— RECORD SET —
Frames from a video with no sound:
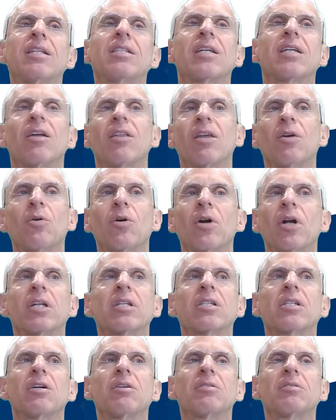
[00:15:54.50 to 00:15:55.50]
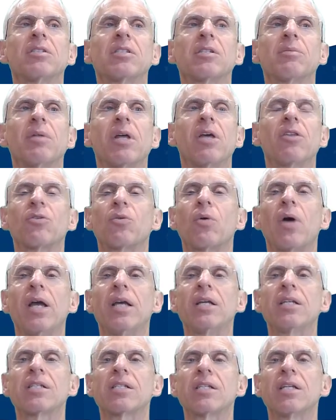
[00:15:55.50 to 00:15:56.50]
and that's how they work, so some of the
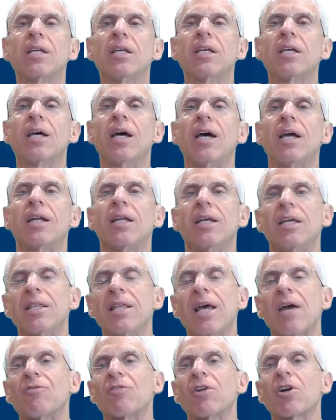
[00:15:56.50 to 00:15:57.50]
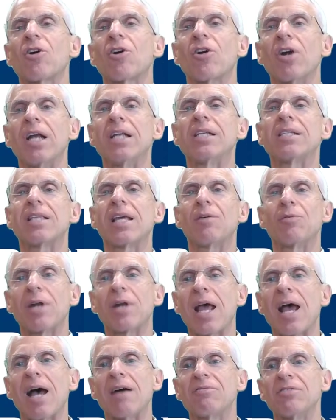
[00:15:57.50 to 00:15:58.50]
other ways. And in that
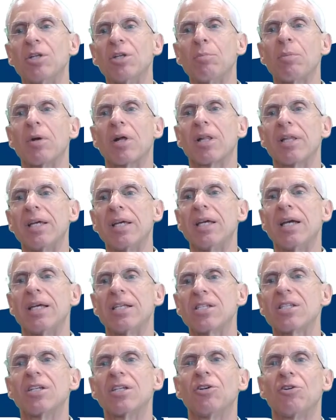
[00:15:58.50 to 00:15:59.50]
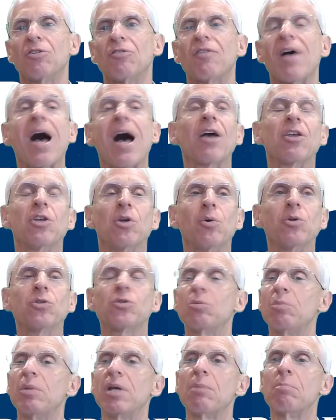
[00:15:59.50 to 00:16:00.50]
recurrence, they would have typically a single
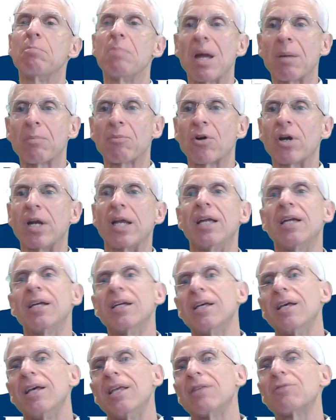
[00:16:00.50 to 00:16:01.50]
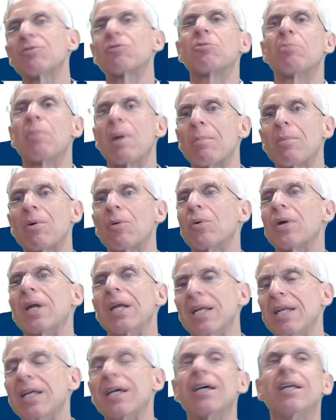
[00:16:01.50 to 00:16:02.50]
value, which would be a memory. They would
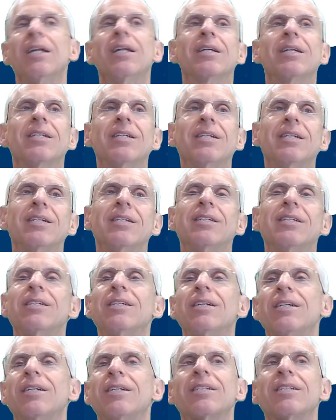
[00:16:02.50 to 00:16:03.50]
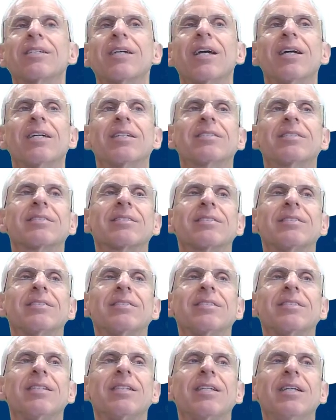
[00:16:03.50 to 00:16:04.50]
remember what it did. Okay.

— ACTIVITY —
If an entry contains a picture, omit it; restate everything else word for word.

— FINISHED EXERCISE —
Frames from a video with no sound:
[00:15:54.50 to 00:15:55.50]
[00:15:55.50 to 00:15:56.50]
and that's how they work, so some of the
[00:15:56.50 to 00:15:57.50]
[00:15:57.50 to 00:15:58.50]
other ways. And in that
[00:15:58.50 to 00:15:59.50]
[00:15:59.50 to 00:16:00.50]
recurrence, they would have typically a single
[00:16:00.50 to 00:16:01.50]
[00:16:01.50 to 00:16:02.50]
value, which would be a memory. They would
[00:16:02.50 to 00:16:03.50]
[00:16:03.50 to 00:16:04.50]
remember what it did. Okay.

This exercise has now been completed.